Récits du bush de Paul Wenz
En route pour le bush australien, dépaysant et splendide de naturel !
Quel court recueil que celui-ci ! Vite lu, vite digéré, il est néanmoins
fort instructif car il s'appuie à identifier l'Australie dans ce qu'on
appelle le bush c'est-à-dire la campagne, loin des grandes villes
urbaines. C'est au travers de trois nouvelles, que je qualifierais
plutôt d'encarts, qu'on intègre certaines notions du bush de l'époque
(début du XXème siècle). Ce sont des instantanés qui sont livrés ici
dans toute la soudaineté et le naturel de personnalités et de paysages
pris sur le vif.
La première nouvelle montre comment les
indigènes s'intègrent aux foyers de riches propriétaires terriens. Ils
sont chargés des tâches ménagères mais sont priés de rester à bonne
distance des enfants. Dans la famille que nous suivons c'est une jeune
indigène Picky qui est adoptée par une famille de blancs. Malgré
l'éducation stricte qu'elle reçoit d'une fervente catholique, Picky
semble malgré tout fascinée par les gens de couleurs et par la vieille
Mary avec qui elle a fui lorsque les "troopers" (police à cheval) les
ont chassé en tuant l'essentiel de leur tribu d'appartenance. Et si les
racines reprenaient le dessus?!
Deuxième nouvelle et toute autre
ambiance. Nous sommes avec les Murphy, famille pauvre où tous
travaillent même le fils Pat. Celui-ci tombe malade ce qui influe sur le
moral de tous. On apprend que dans les régions rurales du bush, la
médecine peine à parvenir aux malades même les plus fiévreux. C'est tout
un décalage et on se rend compte qu'il y a encore fort à faire dans les
campagnes (et pas seulement dans les australiennes).
Troisième
nouvelle et là aussi on découvre un autre angle de vue. C'est à Forbes
qu'un mystère plane puisque des moutons disparaissent régulièrement du
domaine des Campbell. Personne n'est particulièrement soupçonné mais on
ouvre l'œil. Parallèlement, une jeune cavalière, Nora, sème le trouble
chez notre narrateur, Mac Tavish. Deux éléments perturbateurs qui
pourraient malgré tout avoir un lien. C'est une sorte de mise en scène
où les cowboys ont leur place et où le bétail est surveillé de près.

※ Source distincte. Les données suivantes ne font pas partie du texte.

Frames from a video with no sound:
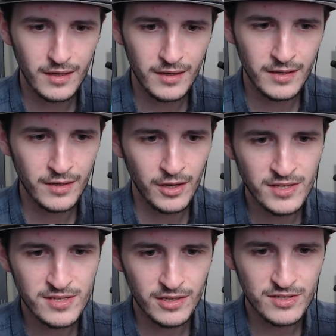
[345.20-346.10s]
You know,
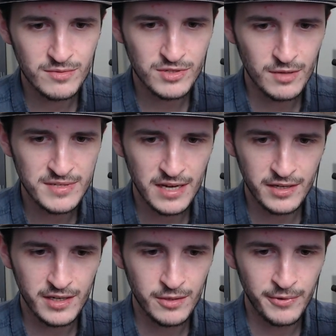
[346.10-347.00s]
it's like sometimes how
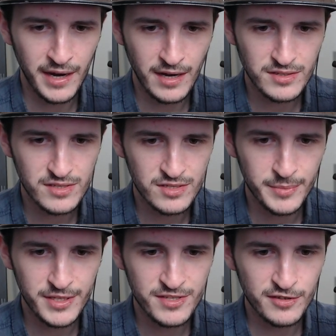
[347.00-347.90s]
can you react to some of
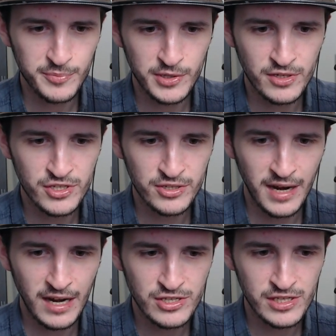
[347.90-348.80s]
this stuff because you're
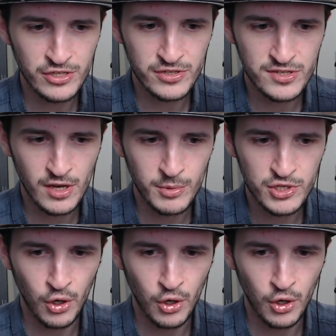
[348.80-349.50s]
actually in just so much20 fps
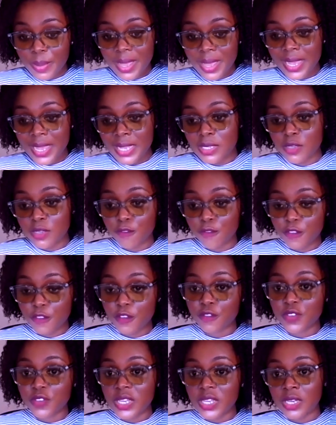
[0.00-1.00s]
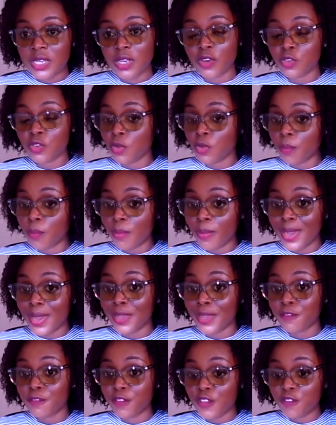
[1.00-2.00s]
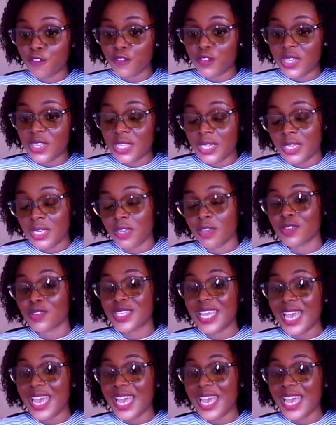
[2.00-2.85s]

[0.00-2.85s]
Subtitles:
past 15 years, or by 15 years,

Il était depuis assez longtemps dans le bush pour
avoir appris à lire sur le sol comme dans un livre, et vit de suite les
empreintes fraîches de quelques moutons conduits par un chien et pressés
dans l'angle de la barrière. (p. 51)
L'avantage des
nouvelles est qu'on est immédiatement dans le bain, dans le feu de
l'action de cette atmosphère très spéciale et qui m'était inconnue : le
bush. Cela peut être un inconvénient car les histoires sont très peu
développées, les personnages ne semblent pas avoir de psychologie qui
nous les rendent particulièrement attachants (ils en ont sans doute mais
sont plus dans les faits et gestes que dans le développement
introspectif).
Pour une entrée en matière j'ai trouvé que ces
nouvelles étaient malgré tout très efficaces : le style de Wenz est concis,
ciselé... à la manière de ces grands écrivains sortis d'un entre temps.
Le
vocabulaire empli de ce jargon australien nous met d'autant plus dans
l'ambiance qu'on se laisse prendre au jeu, qu'on tourne les pages avec
entrain, assimilant tout un contexte et une époque.
Une jolie
découverte !
Récits du bush, trois nouvelles australiennes - Paul Wenz (La petite maison, 1998, 55 p.)